■ AVAILABLE DATA
........

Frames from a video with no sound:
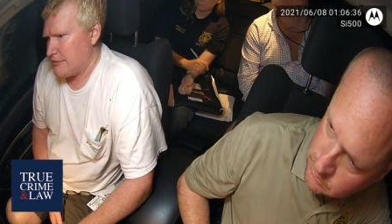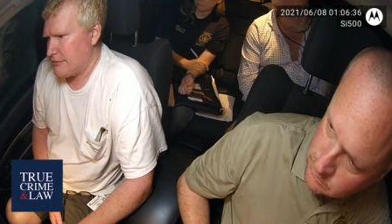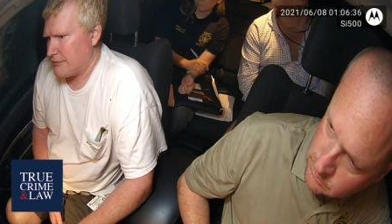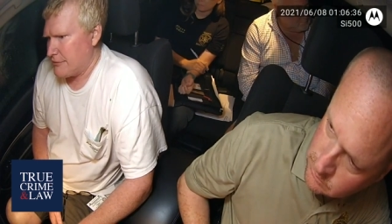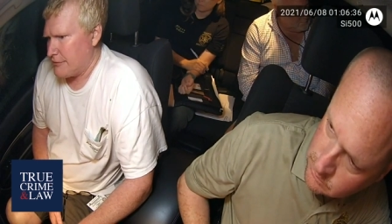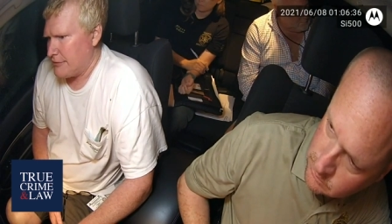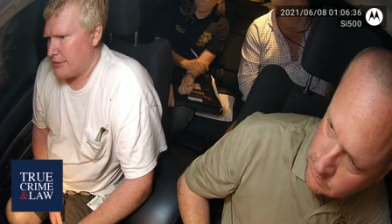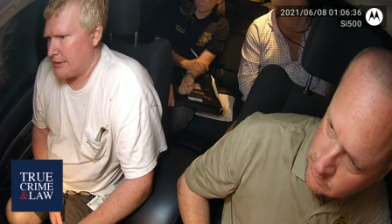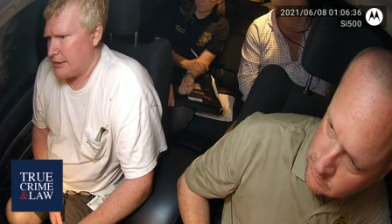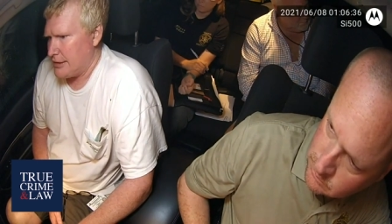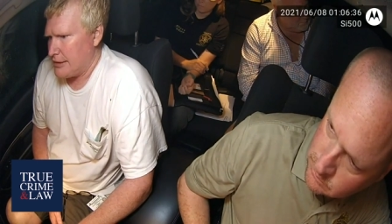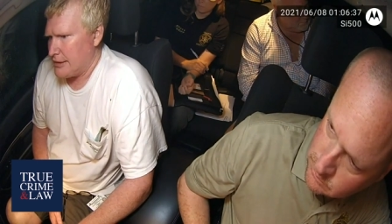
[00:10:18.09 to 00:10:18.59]

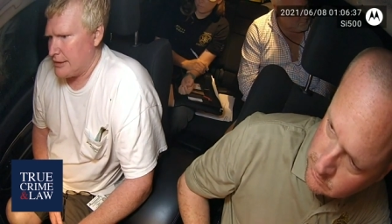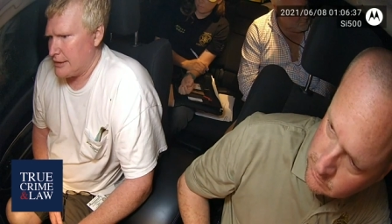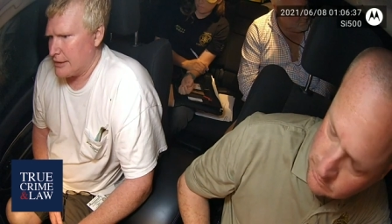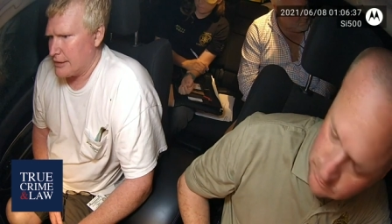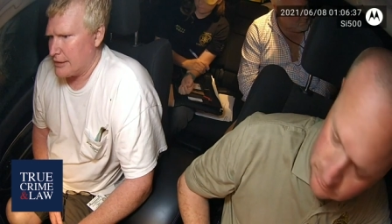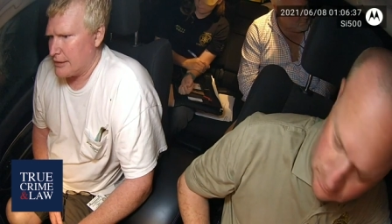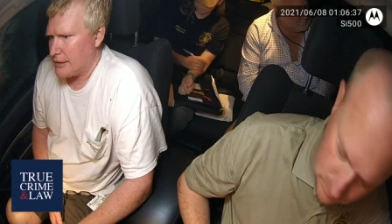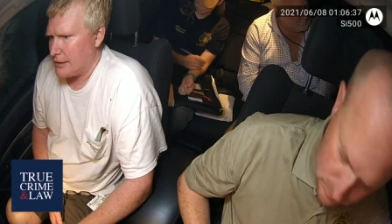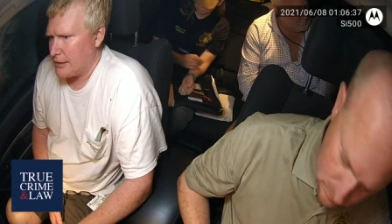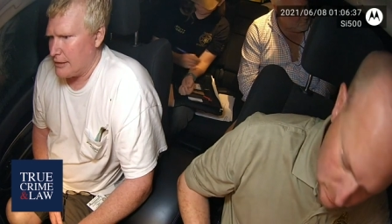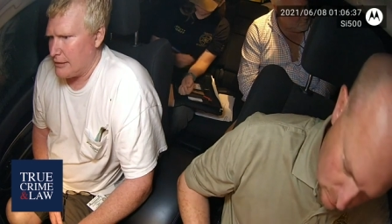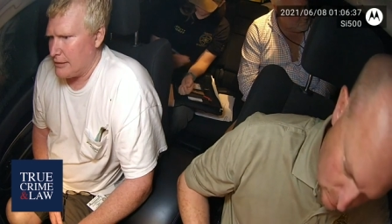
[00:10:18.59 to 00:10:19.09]
friend in
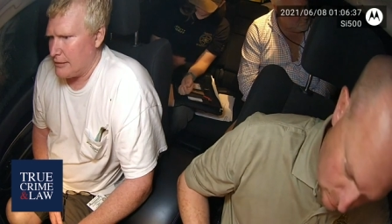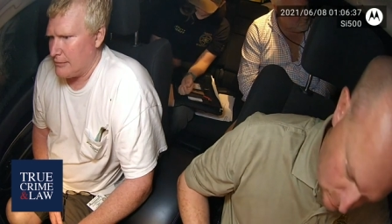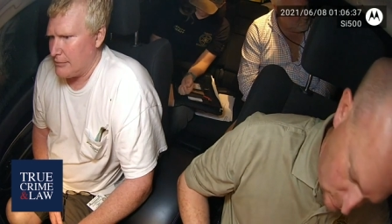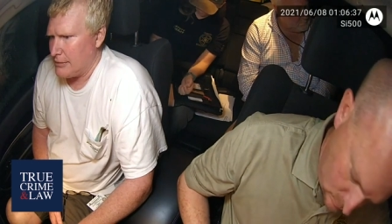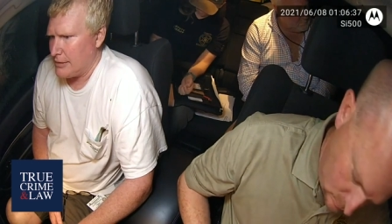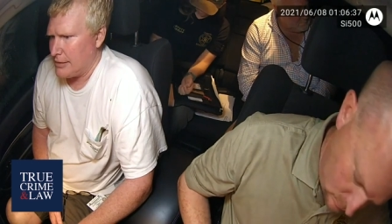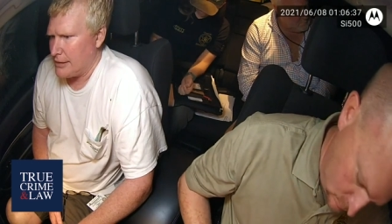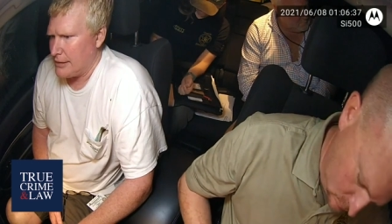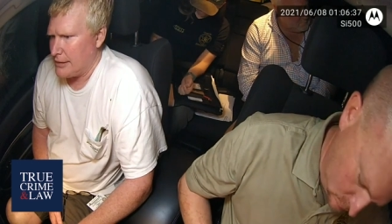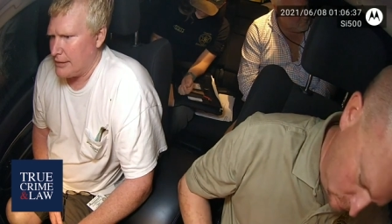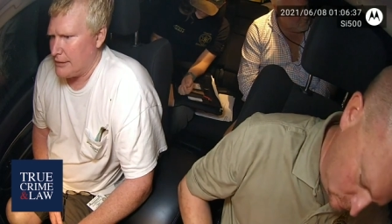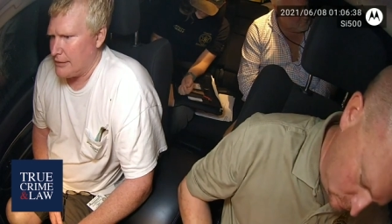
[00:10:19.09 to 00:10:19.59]

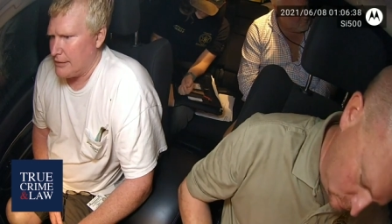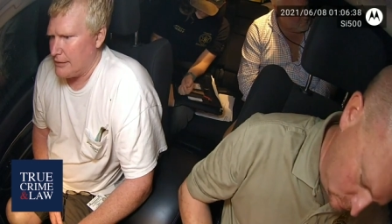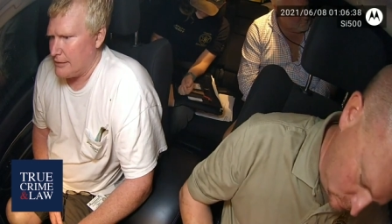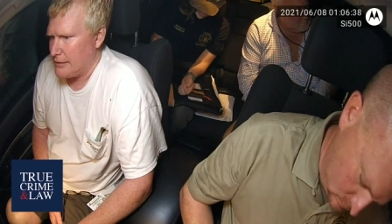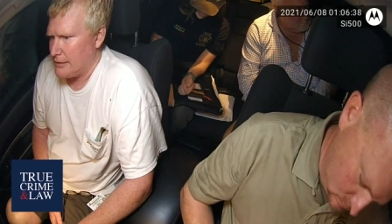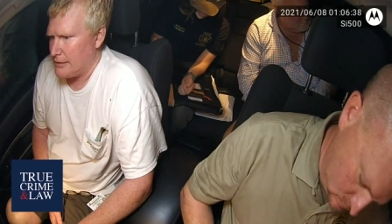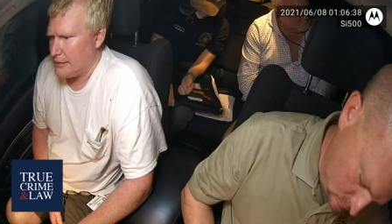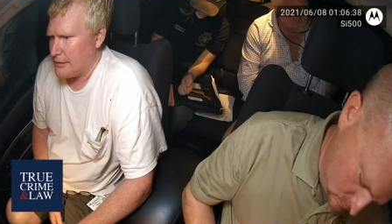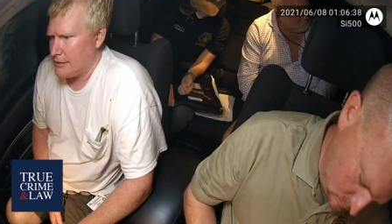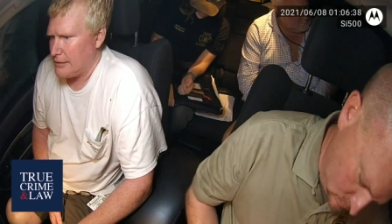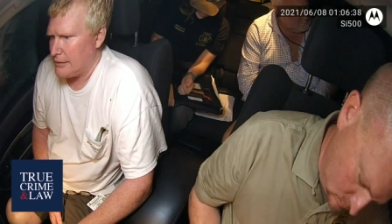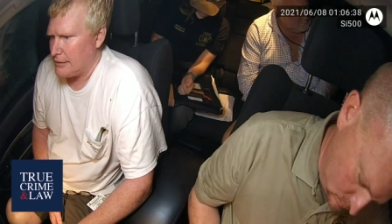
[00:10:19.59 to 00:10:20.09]
Columbia
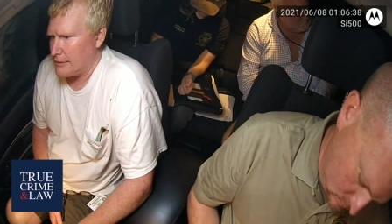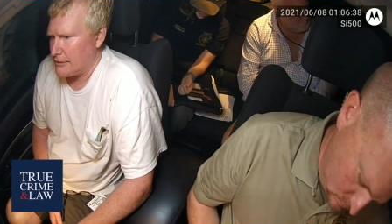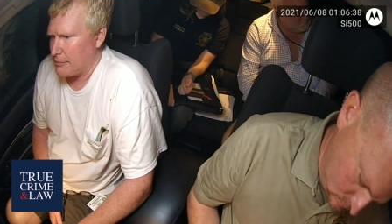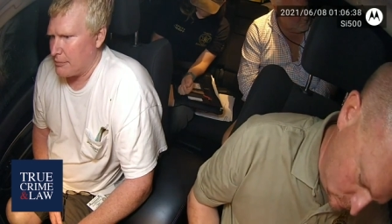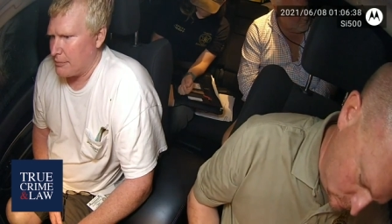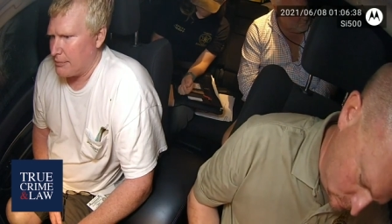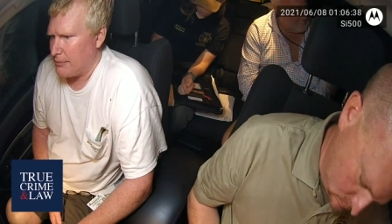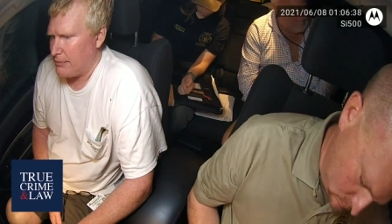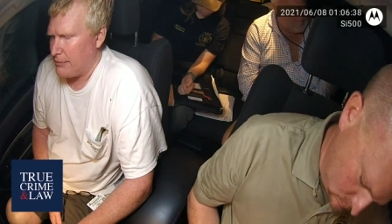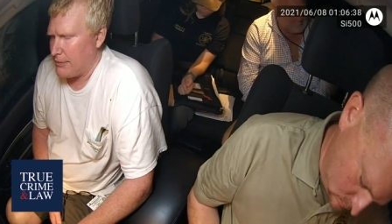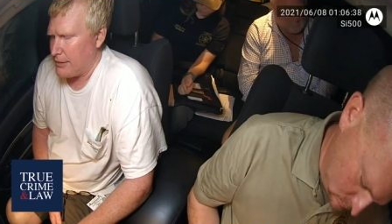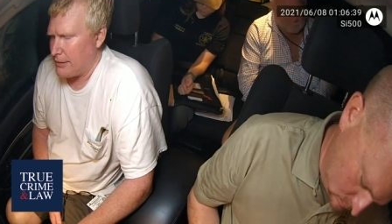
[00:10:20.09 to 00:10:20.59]
is
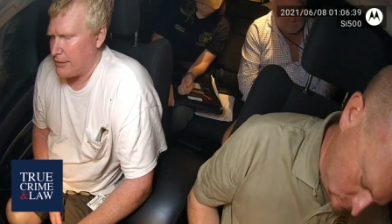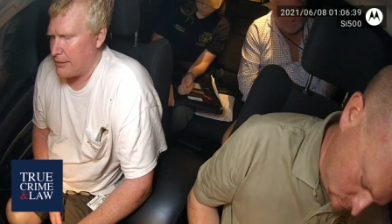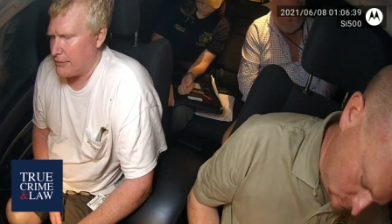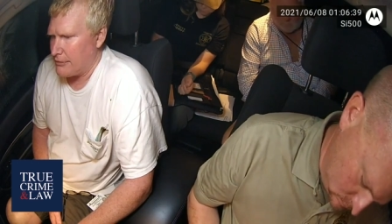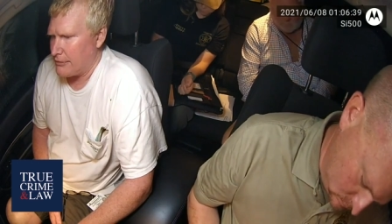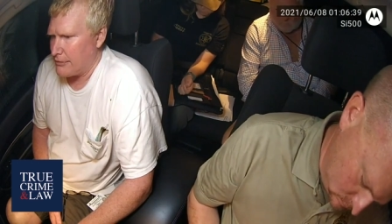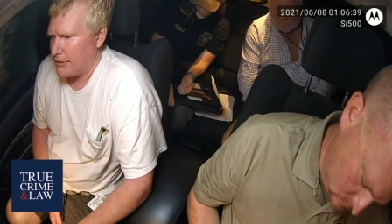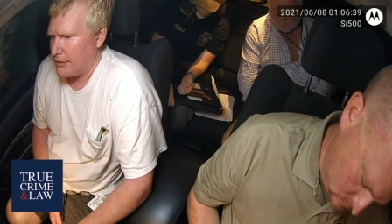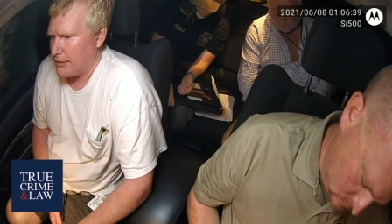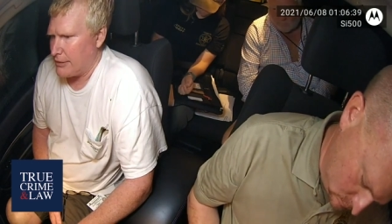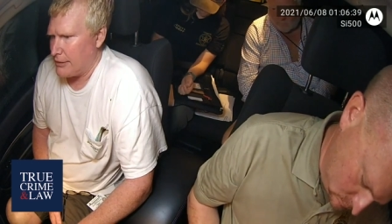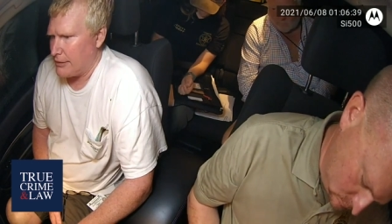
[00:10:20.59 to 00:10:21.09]

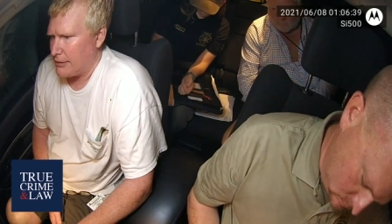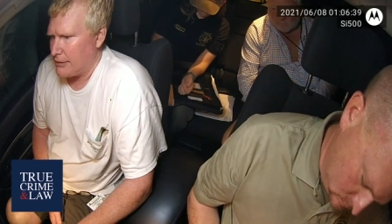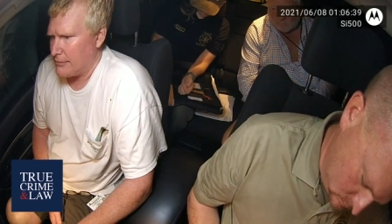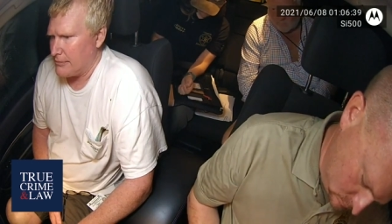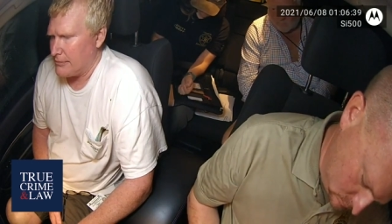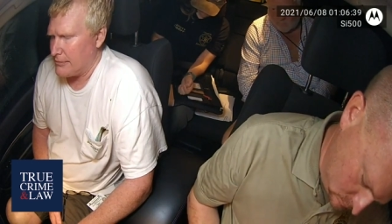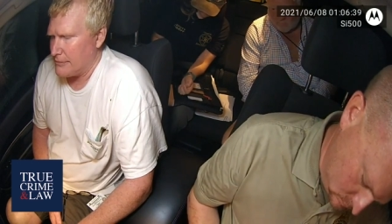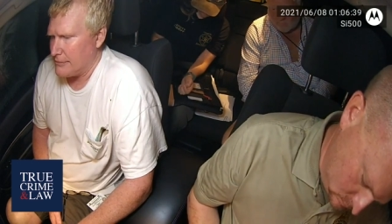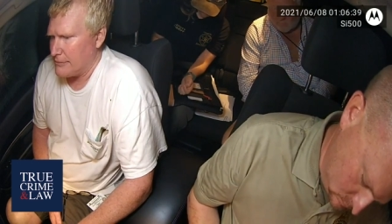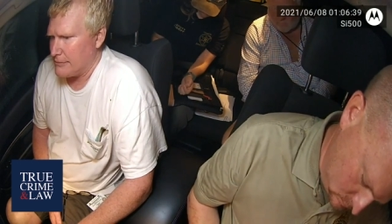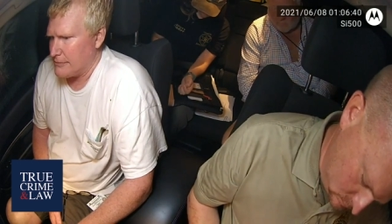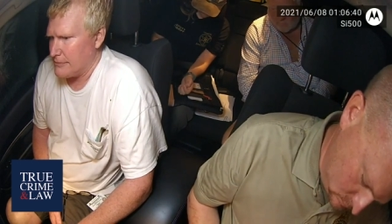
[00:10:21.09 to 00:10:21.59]
is
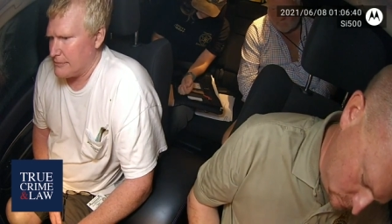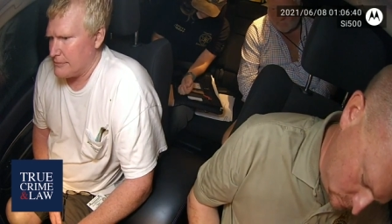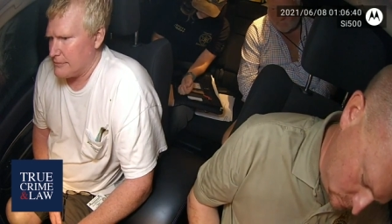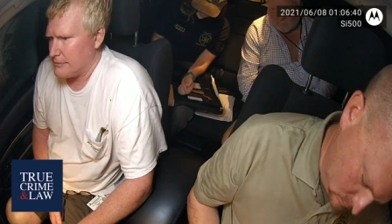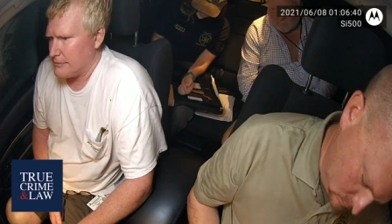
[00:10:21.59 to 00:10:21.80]
um,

........

■ WHAT YOU WILL DO
Copy exactly what appears from the line holding "[00:10:19.09 to 00:10:19.59]" to the end of the material, keeping both end lines. Pictures are not part of the copy.

■ SOLUTION TO THIS PROBLEM
[00:10:19.09 to 00:10:19.59]

[00:10:19.59 to 00:10:20.09]
Columbia
[00:10:20.09 to 00:10:20.59]
is
[00:10:20.59 to 00:10:21.09]

[00:10:21.09 to 00:10:21.59]
is
[00:10:21.59 to 00:10:21.80]
um,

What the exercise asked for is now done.